Par ailleurs, le réseau de la communauté haïtienne devient de plus en plus influent. À titre d’exemple, Biden compte dans son équipe 2 pointures d’origine haïtienne, en la personne de Karen André devenue sa conseillère spéciale, ainsi que Karine Jean-Pierre qui occupe la fonction de porte-parole adjointe de la Maison-Blanche. Cela sans oublier les autres personnalités publiques qui occupent des postes à responsabilité dans différents domaines, que ça soit la justice, la vie politique locale, les think tanks, etc..

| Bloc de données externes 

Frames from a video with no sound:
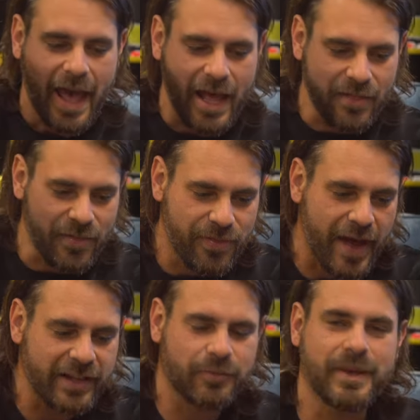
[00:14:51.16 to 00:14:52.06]
And
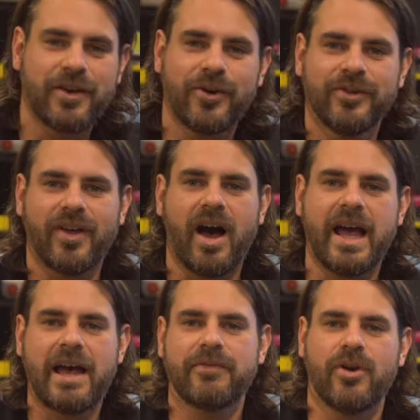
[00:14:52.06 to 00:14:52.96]
that's because I
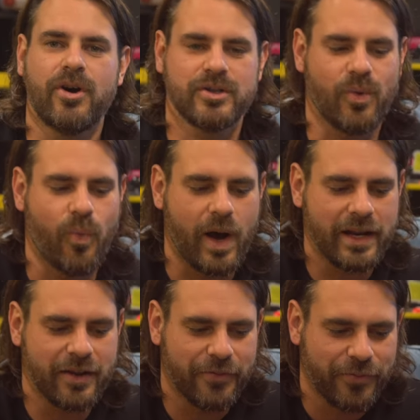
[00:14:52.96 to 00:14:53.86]
have got
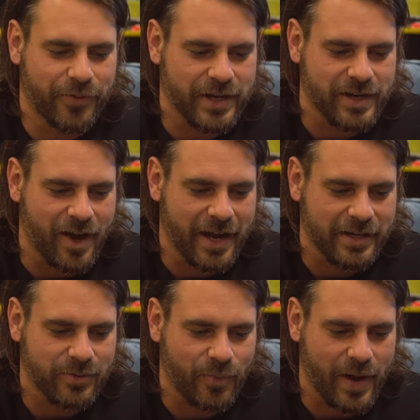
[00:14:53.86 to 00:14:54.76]
one free
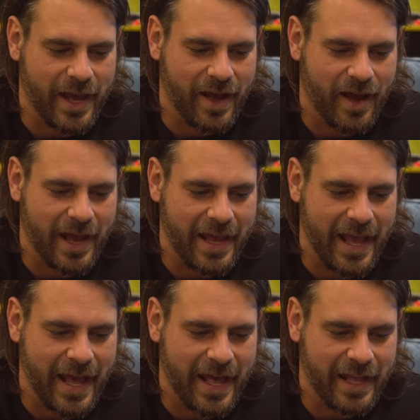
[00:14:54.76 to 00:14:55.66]
night where I
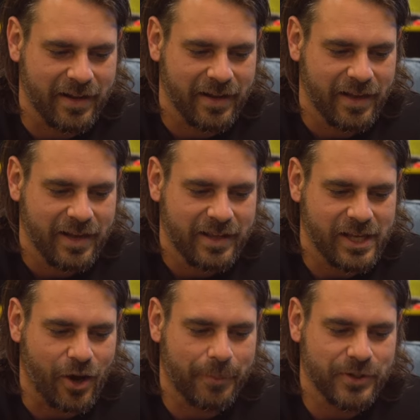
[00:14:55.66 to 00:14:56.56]
had
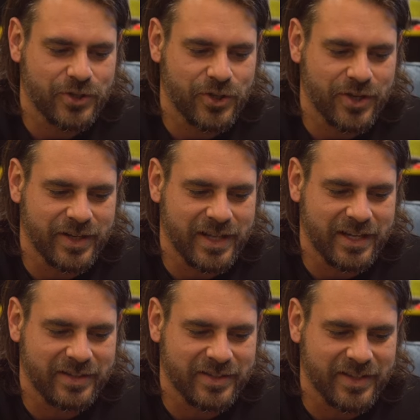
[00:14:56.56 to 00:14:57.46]
the opportunity
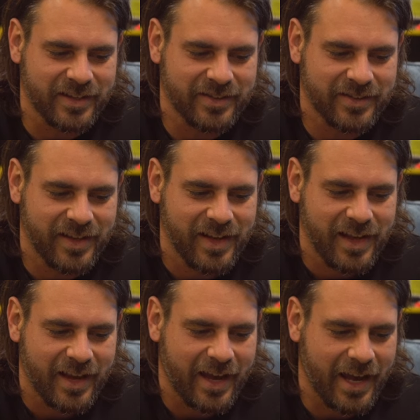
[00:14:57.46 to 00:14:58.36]
to just
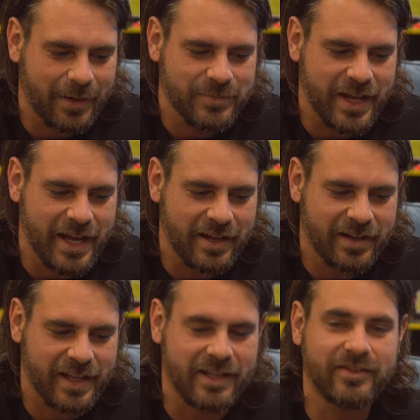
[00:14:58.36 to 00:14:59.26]
come
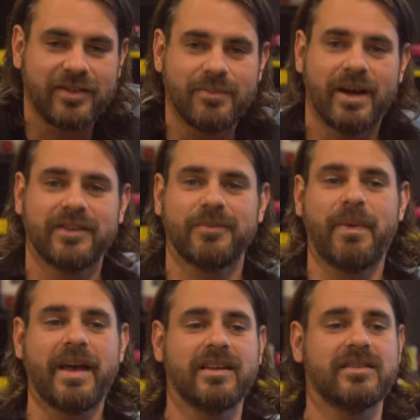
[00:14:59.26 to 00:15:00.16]
down into my
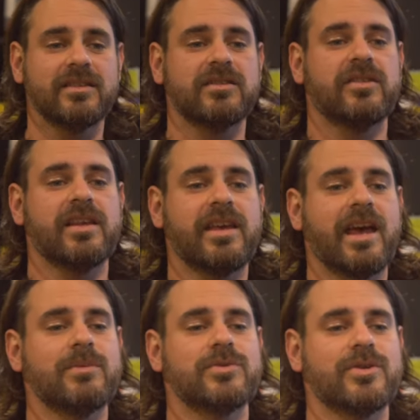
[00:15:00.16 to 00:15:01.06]
space, into the
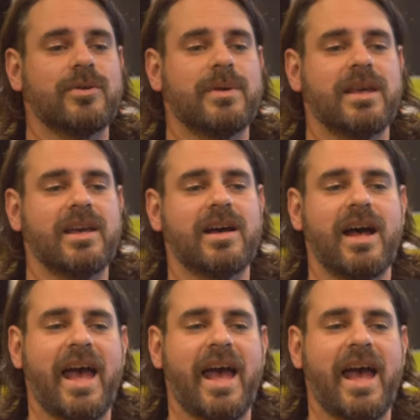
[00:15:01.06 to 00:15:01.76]
games room here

Notre amour pour Haïti doit être l’unique catalyseur pour faire travailler toutes ces forces vives en parfaite synergie. La dernière mise au point de l’administration Biden qui a accordé à Moïse un sursis jusqu’au 7 février 2022 en a déçu beaucoup. Or, à bien y réfléchir, peut-être était-ce là la meilleure décision à prendre. En effet, aucun nom consensuel n’émerge pour le remplacer. Les juges Yvivkel Dabresil, Mécène Jean-Louis et consorts ont été soudainement sortis de l’anonymat par l’opposition radicale, alors que personne ne les connaissait il y a une semaine à peine. Cette improvisation pour trouver coûte que coûte un remplaçant à Jovenel Moïse ne plait pas chez nos alliés, et encore moins chez les Haïtiens qui n’ont pas affiché un grand enthousiasme en apprenant les noms des nouveaux Présidents provisoires. La politique est un métier qui ne s’improvise pas, et encore moins lorsqu’il s’agit d’occuper la fonction suprême!